# old knife i found



## johnrude (Mar 29, 2009)

i found this old knife in one of my dad's tool boxes ! on the one side it is stamped USN MARK and on the other side the word PAL is in a oval egg shape,with RH -35 ! can anybody tell me anything about it ?


----------



## Vince™ (Sep 20, 2011)

This may help.

http://www.quanonline.com/military/military_reference/fighting_knives/pal35.html


----------



## johnrude (Mar 29, 2009)

thanks Vince that is the knife i have ! but the grip on mine is not in to good of shape no wonder my dad had it wrapped in electrical tape.


----------



## Fish_Heads (Jun 2, 2008)

johnrude said:


> thanks Vince that is the knife i have ! but the grip on mine is not in to good of shape no wonder my dad had it wrapped in electrical tape.


Wow............OGF is great...........I had the* same knife* I carried while hunting & running trap lines growing up in the early 70's. It had been around our house as long as I can remember.

My dad was in the Navy at the end of WWII...........that totally explains where it may have come from. Dad & mom are gone now & I don't have a clue what became of the knife.

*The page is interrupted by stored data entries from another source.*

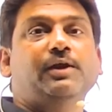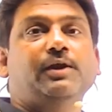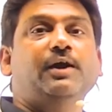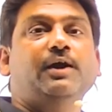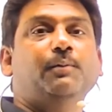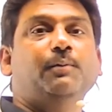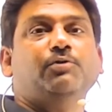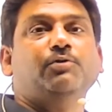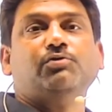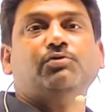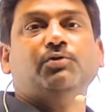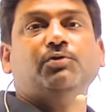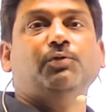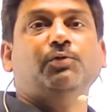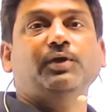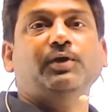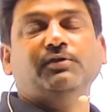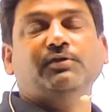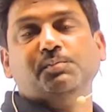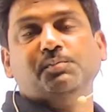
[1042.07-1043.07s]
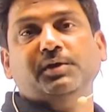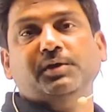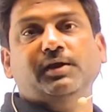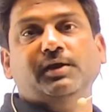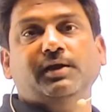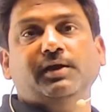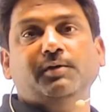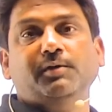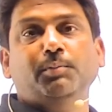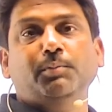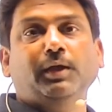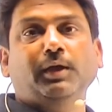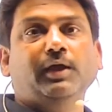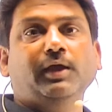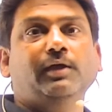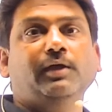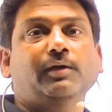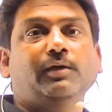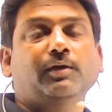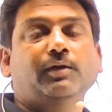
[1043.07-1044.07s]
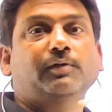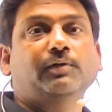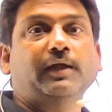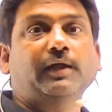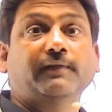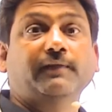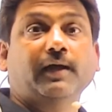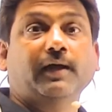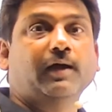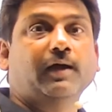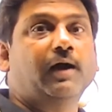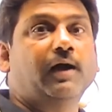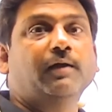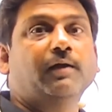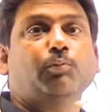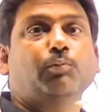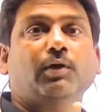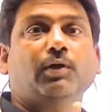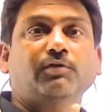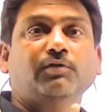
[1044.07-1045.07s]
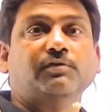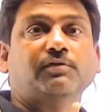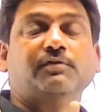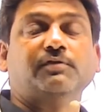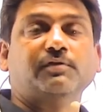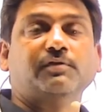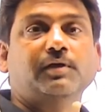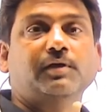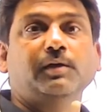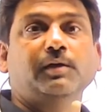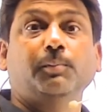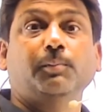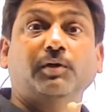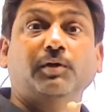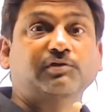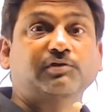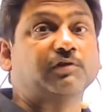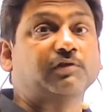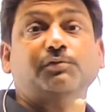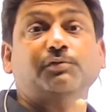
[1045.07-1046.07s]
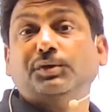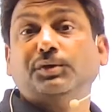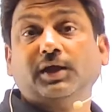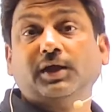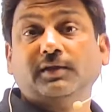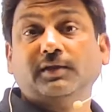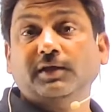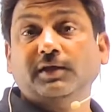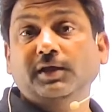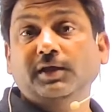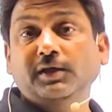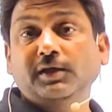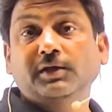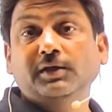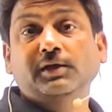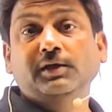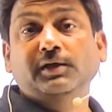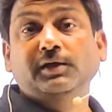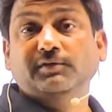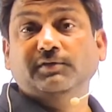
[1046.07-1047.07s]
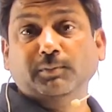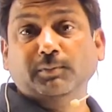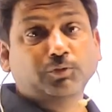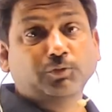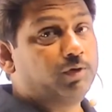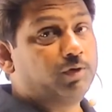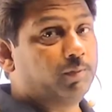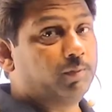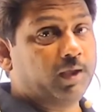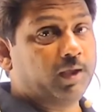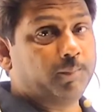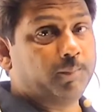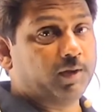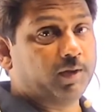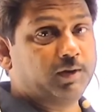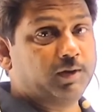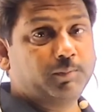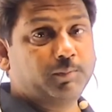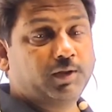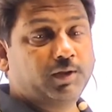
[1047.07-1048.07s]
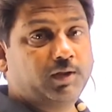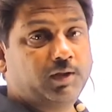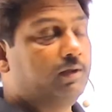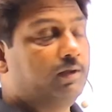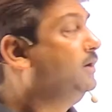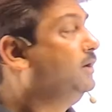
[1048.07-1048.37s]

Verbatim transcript: पीरियड है बच्चों इस पीरियड में दैत्याकार मोलस्क की वर्चस्वता थी समुद्र के पानी में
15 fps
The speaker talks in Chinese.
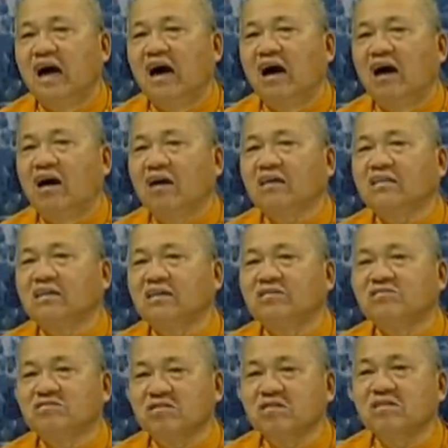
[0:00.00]
啊，而且
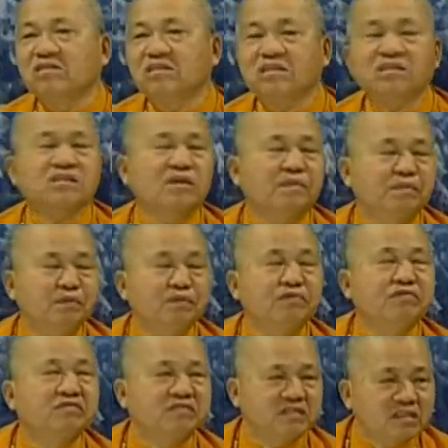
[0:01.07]
人事的
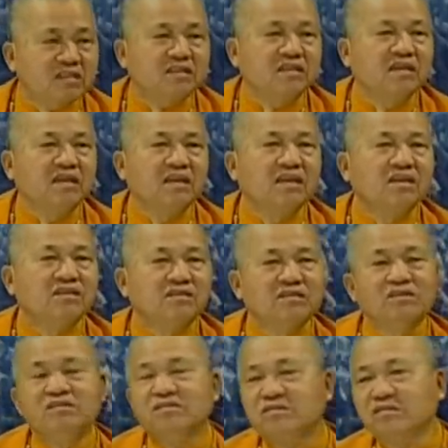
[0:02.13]
布置，
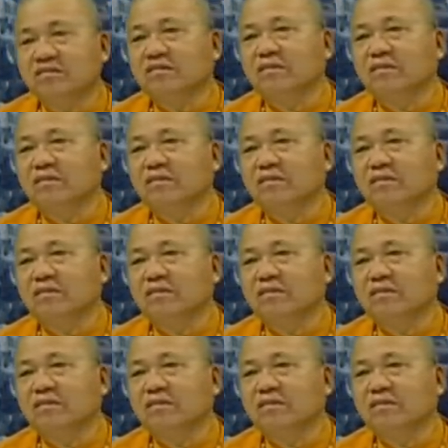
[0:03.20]
人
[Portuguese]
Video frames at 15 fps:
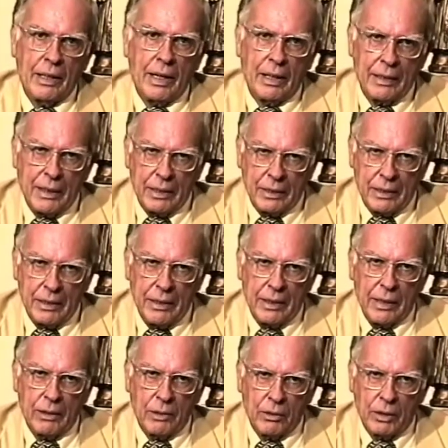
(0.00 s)
cada
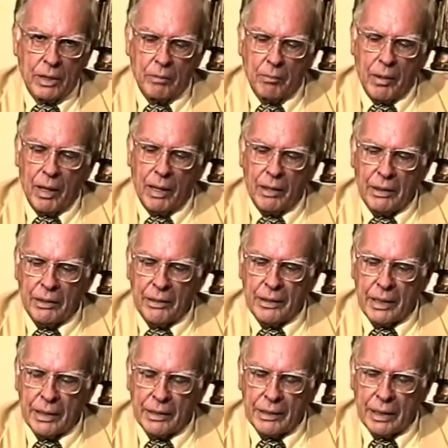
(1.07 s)
dia no trabalho,
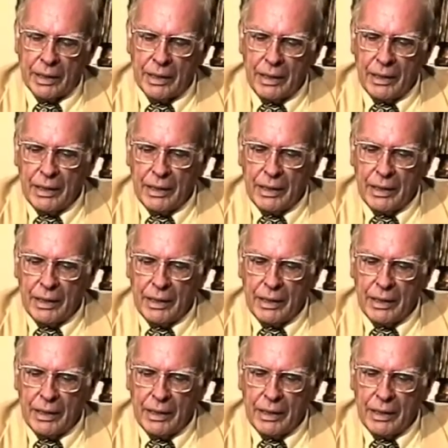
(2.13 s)
etc.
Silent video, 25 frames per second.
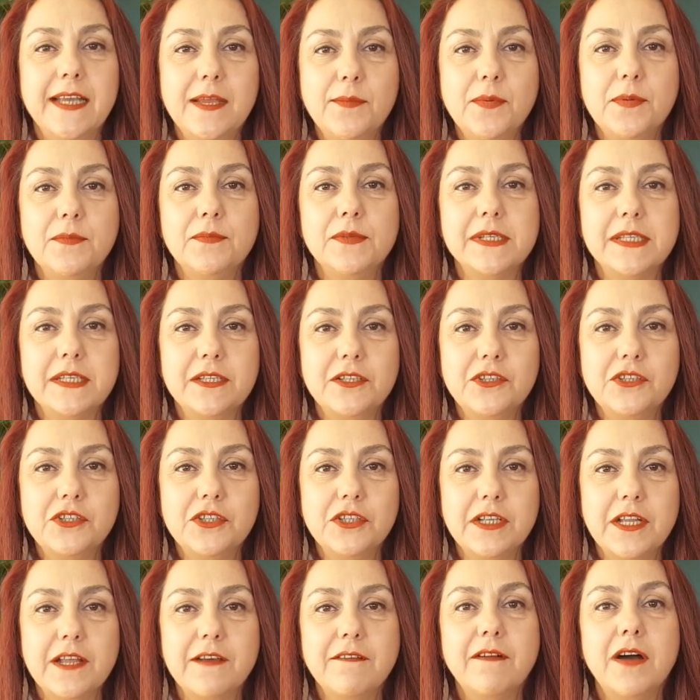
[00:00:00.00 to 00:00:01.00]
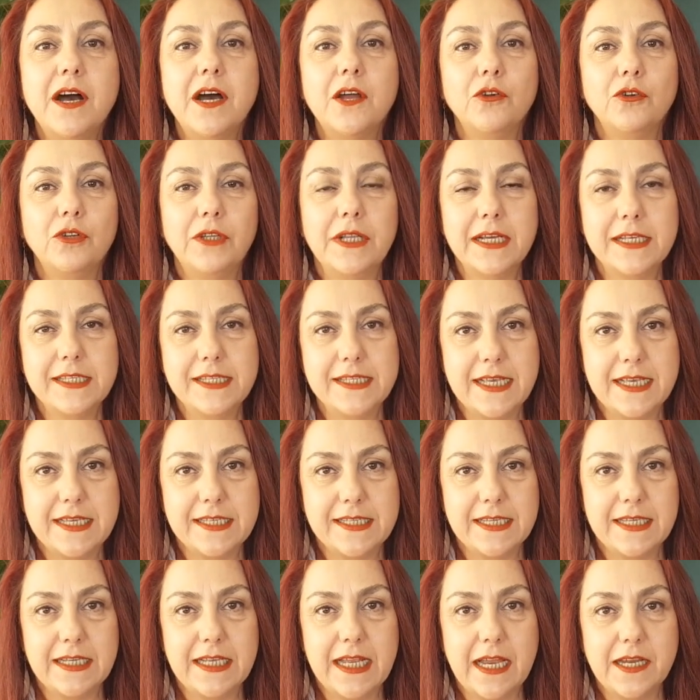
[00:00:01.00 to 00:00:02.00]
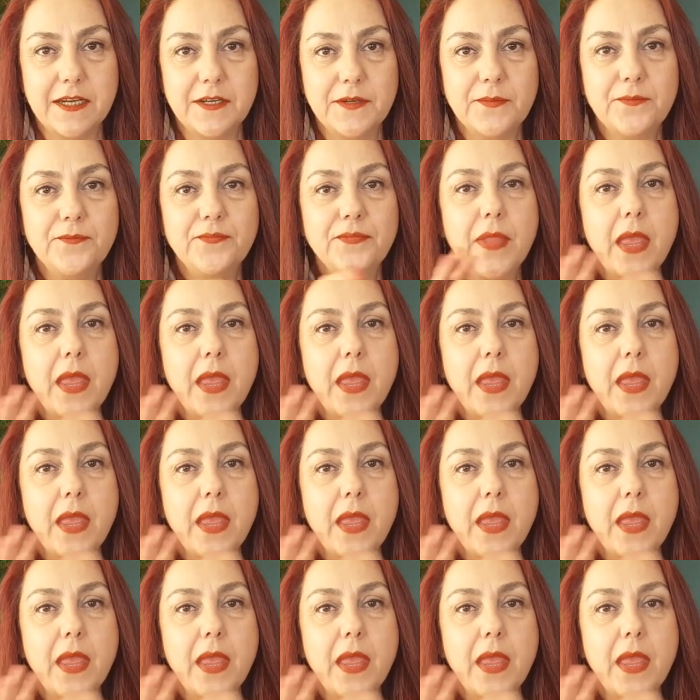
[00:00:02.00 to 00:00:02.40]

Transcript: hepimizin içinde var olan sezgiler.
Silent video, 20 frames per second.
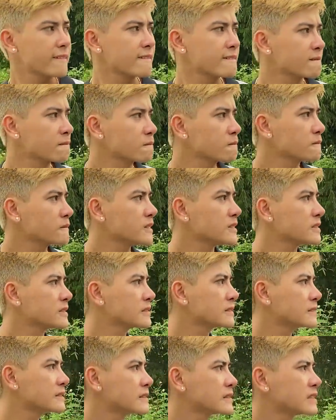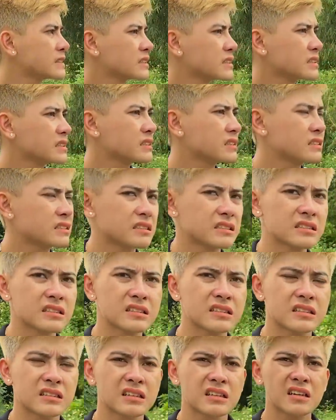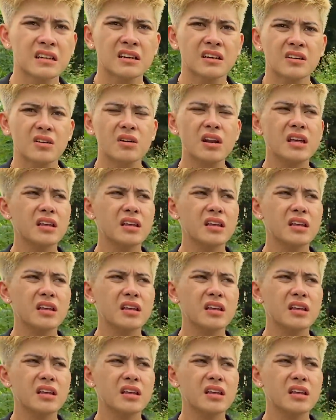Thôi để nó uh...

Thanks for stirring up a memory for me I'd long forgotten.

Fish


----------



## johnrude (Mar 29, 2009)

Fish Head if you want the knife you can have it. i won't be using it and it sounds like you would enjoy owning it. let me know.


----------



## Fish_Heads (Jun 2, 2008)

johnrude said:


> Fish Head if you want the knife you can have it. i won't be using it and it sounds like you would enjoy owning it. let me know.


Hey J-R.

I totally appreciate the offer, but please keep your knife. Just thinking about my times back then was a great experience in itself & brought back things I hadn't thought of for quite some time; "my youth before life got complicated"

Take care

Tom


----------